# Fabrication and Evaluation of Thermoresponsive GPNMB-Hydrogels as an Innovative Osteogenic Therapeutic Strategy

**Authors:** Tori Czech, Evin Hessel, Jenna Knowles, Kalkedan T. Ameha, Matthew A. Smith, Fayez F. Safadi, Moses O. Oyewumi

PMC · DOI: 10.1007/s11095-025-03978-1 · Pharmaceutical Research · 2025-11-18

## TL;DR

Researchers developed thermoresponsive hydrogels containing GPNMB protein to improve bone regeneration by ensuring targeted delivery and sustained release.

## Contribution

A novel thermoresponsive hydrogel system for GPNMB delivery was developed and evaluated for osteogenic therapeutic potential.

## Key findings

- GPNMB-hydrogels undergo solution-to-gel transition at body temperature and retain thermo-reversibility.
- In-vitro and in-vivo studies showed GPNMB-hydrogels enhance bone regeneration without adverse effects.
- Hydrogel degradation follows a diffusion-controlled release pattern over 8 weeks.

## Abstract

Earlier studies have reported the ability of GPNMB protein (GPNMB) to promote osteoblast differentiation and function. However, the realization of clinical potential of GPNMB in bone regeneration will require suitable delivery systems to overcome challenges pertaining to poor dosing and poor retention at target sites. Distribution of osteogenic therapeutics away from the desired bone regeneration sites has been linked to serious adverse effects.

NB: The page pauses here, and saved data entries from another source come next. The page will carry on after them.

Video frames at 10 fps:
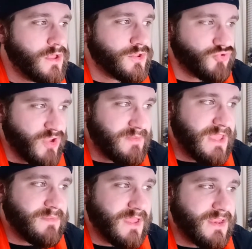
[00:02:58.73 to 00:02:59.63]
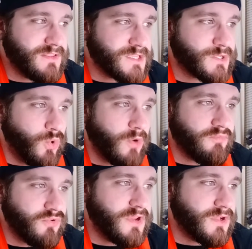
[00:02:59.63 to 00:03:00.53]
The Dream keep getting the score
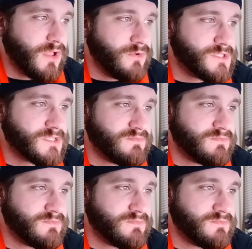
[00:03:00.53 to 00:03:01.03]
pretty close,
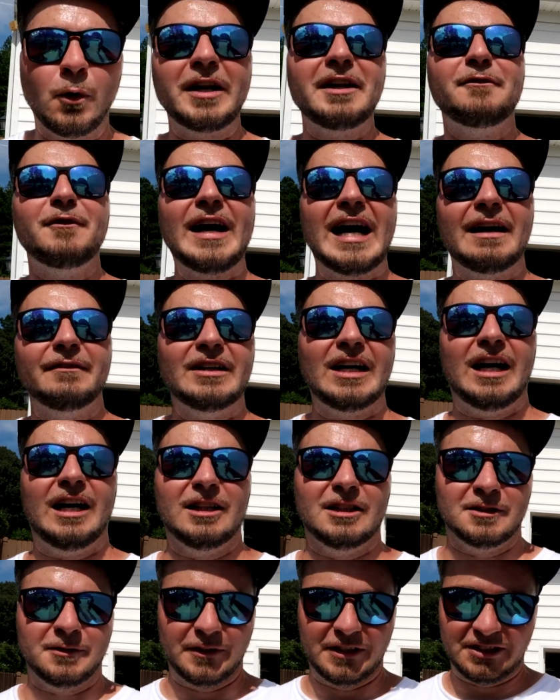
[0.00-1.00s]
twenty-five
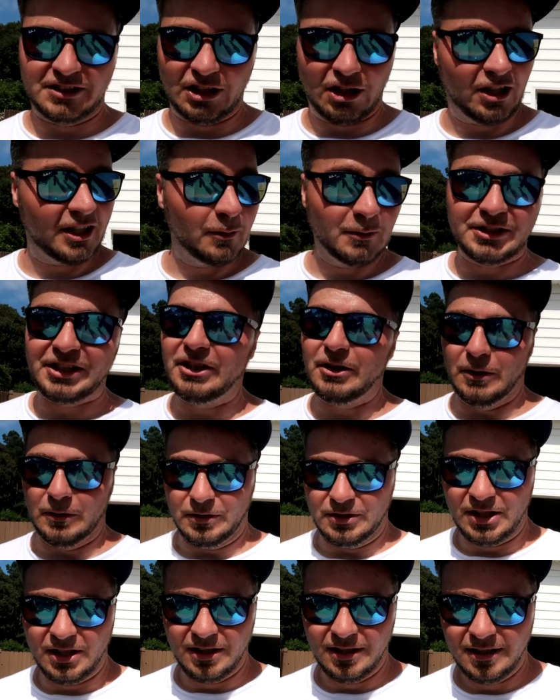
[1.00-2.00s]
dollars for this yard, it was huge.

We developed thermoresponsive GPNMB-hydrogels using PLA-b-PEG-b-PLA copolymer (10–30% w/v) and demonstrated the ability to undergo solution-to-gel transition at physiologically relevant temperatures. The hydrogel formulations were characterized by vial inversion techniques, dynamic light scattering, rheological assessments and bioretention studies. GPNMB loading (1–10 µg/mL) did not interfere with hydrogel’s thermo-reversibility and viscoelastic behaviors as obtained from rheological strain and frequency sweep tests.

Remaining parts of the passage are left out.